Motoran dari Kediri ke Ngawi membawa tantangan tersendiri, 3 jam sudah waktu yang kami tempuh dimulai dari kota asal kami, Pare Kediri menuju Ngawi pukul 06.30 wib. Berbekal nyali para perempuan tangguh sebelum menjelang siang atau sekitar pukul 09.00 wib kami pun telah sampai di kota yang mendapat julukan kota bambu dengan icon monumen bambu bertuliskan “Ngawi Ramah”.
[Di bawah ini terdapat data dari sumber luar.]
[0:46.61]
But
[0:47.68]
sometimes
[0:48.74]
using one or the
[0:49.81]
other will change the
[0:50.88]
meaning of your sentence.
Benteng Van Den Bosch atau dikenal dengan Benteng Pendem yang terletak di pertemuan sungai Madiun dan sungai Bengawan Solo, berlokasi tidak begitu jauh dari pusat kota yaitu berjarak 1 km. Setelah memasuki lokasi Benteng Van Den Bosch kami parkirkan motor dan membayar tiket masuk sebesar 10.000 rupiah.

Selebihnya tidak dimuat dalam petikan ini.